Stored data entries:
........

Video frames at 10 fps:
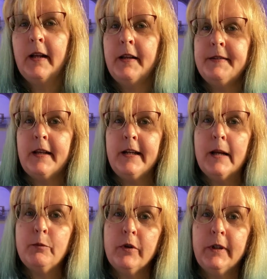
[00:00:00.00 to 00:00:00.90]
Setting up
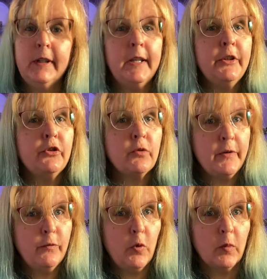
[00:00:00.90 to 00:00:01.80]
Twinkly is
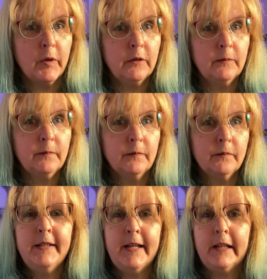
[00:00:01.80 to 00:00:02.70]
straightforward.
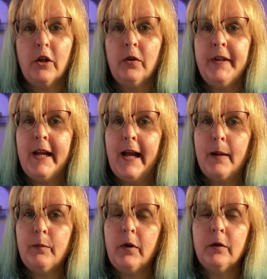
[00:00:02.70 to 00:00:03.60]
Download the
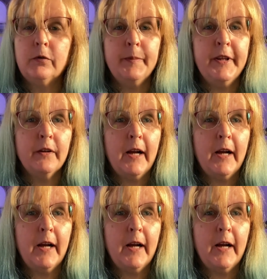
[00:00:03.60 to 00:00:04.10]
app from either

........

— Exercise requirements —
Your copy should match the data exactly, apart from the images, which are dropped.

— Your solution —
Video frames at 10 fps:
[00:00:00.00 to 00:00:00.90]
Setting up
[00:00:00.90 to 00:00:01.80]
Twinkly is
[00:00:01.80 to 00:00:02.70]
straightforward.
[00:00:02.70 to 00:00:03.60]
Download the
[00:00:03.60 to 00:00:04.10]
app from either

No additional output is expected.